Telah Lahir Kembali


“Motif paling dihafal dan disenanginya ialah rupanya sendiri yang
menurutnya mirip Sukrasana, jelek!” ucapku kepada teman sebelah yang
juga sedang menunggu giliran.

        Kebiasaannya mampu kuhafal di luar kepala. Pada suatu pagi yang masih
terlalu pagi. Sebuah cerutu telah terapit manis di tangan kanannya.
Bergantian dengan kuas aneka ukuran yang menunggu dijamahnya. Sepagut
tawa terpancar dari bibir yang sudah berulang kali melakukannya. Sang
maestro siap berkutat dengan dunia antah berantah yang membebaskannya.

        “Hari ini giliranku tiba!” aku bersorak. Siap ditelanjangi dengan
emosinya yang selalu meluap. Diletakkannya bakal diriku di samping
cermin besar tempat berbagai ide berkeliaran. Cermin yang malang. Ia
mencari rangsangan darinya, namun hanya padaku gairahnya diluapkan.

        Sentuhan lembutnya tak pernah berhenti sejak pertama kali
merasakanku. Mendapati perhatiannya tercurah penuh adalah hal terindah
bagiku. Kami selalu berharap mendapat jatah pengabadian potret dirinya
saat giliran itu tiba. Beruntung sekali kali ini aku mempunyai
kesempatan itu. Ia bergumam “Pahit dan manis, selalu membisikkan
pilihan yang menggiurkan.”

        Kemudian ia membubuhkan sosok lain mengelilingi potret dirinya yang
terlihat paling gagah dan memiliki kuasa.

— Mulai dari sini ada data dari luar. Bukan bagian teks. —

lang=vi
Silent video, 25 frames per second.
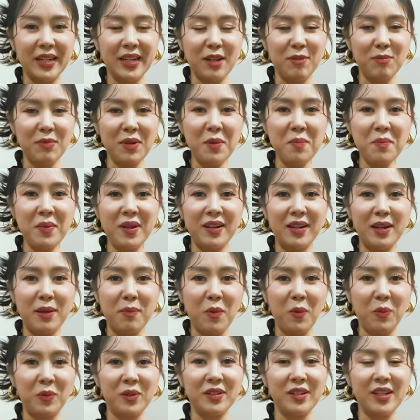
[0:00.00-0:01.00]
cảm thấy mình là một
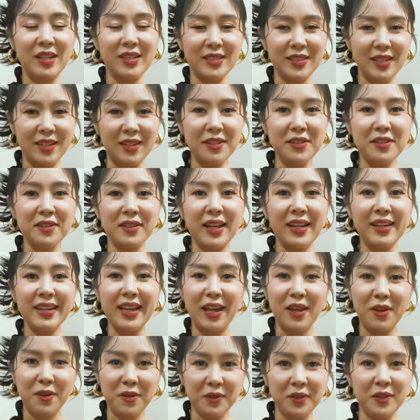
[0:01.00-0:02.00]
người nghệ sĩ được khán giả
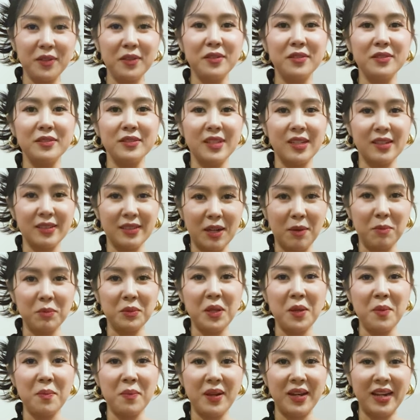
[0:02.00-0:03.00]
yêu thương trân trọng
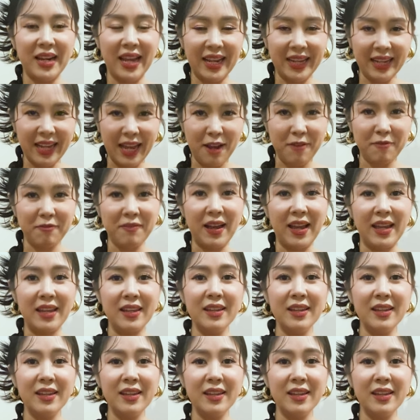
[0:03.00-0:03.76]
thì mình lại càng phải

Kembali ia bergumam,
“Kesempurnaan manusia bisa terwujud karena adanya kelemahan terbesar
yang dimilikinya.” Senyum puas tersungging di bibirnya, menyambut
wujud reinkarnasiku. “Potret Diri & Topeng-topeng Kehidupan (1961)”.
Seperti itulah Affandi menamaiku.

Gunung Putri, 16 November 2013
Alhamdulillah telah memenangkan lomba Cerpen Mini mingguan oleh Bentang Pustaka.